### Source data:
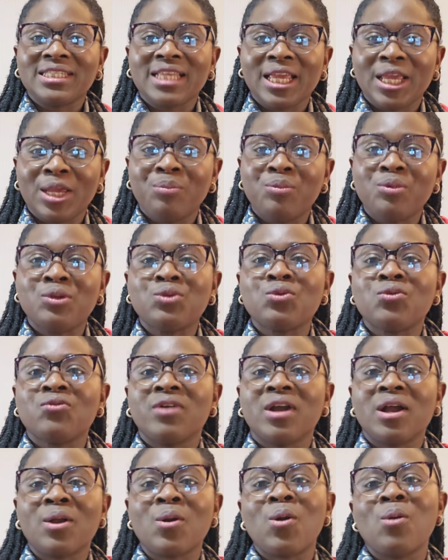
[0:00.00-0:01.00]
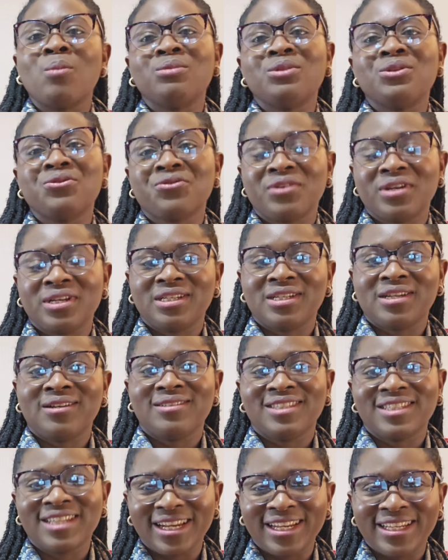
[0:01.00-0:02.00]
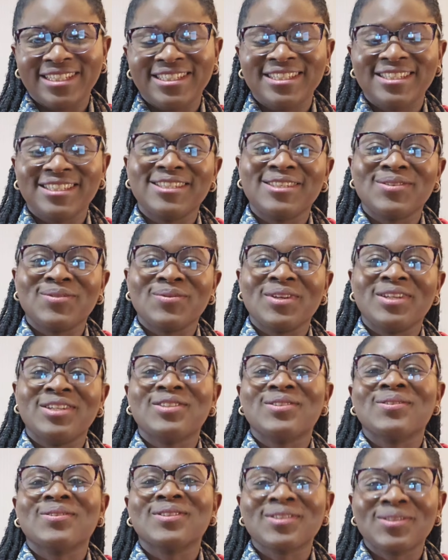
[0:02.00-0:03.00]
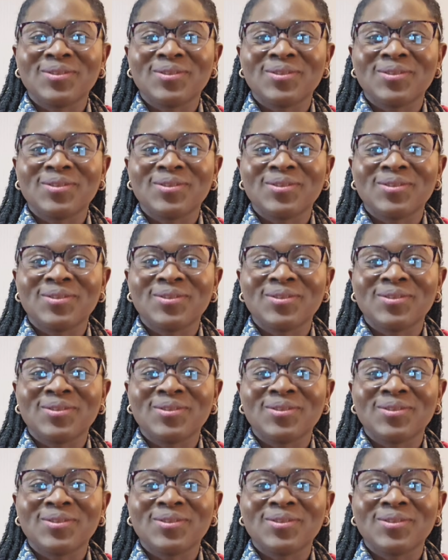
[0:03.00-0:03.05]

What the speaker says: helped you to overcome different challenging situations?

### Task description:
What is needed is an exact copy of every record above, minus the images.

### Reply to the exercise:
[0:00.00-0:01.00]
[0:01.00-0:02.00]
[0:02.00-0:03.00]
[0:03.00-0:03.05]

What the speaker says: helped you to overcome different challenging situations?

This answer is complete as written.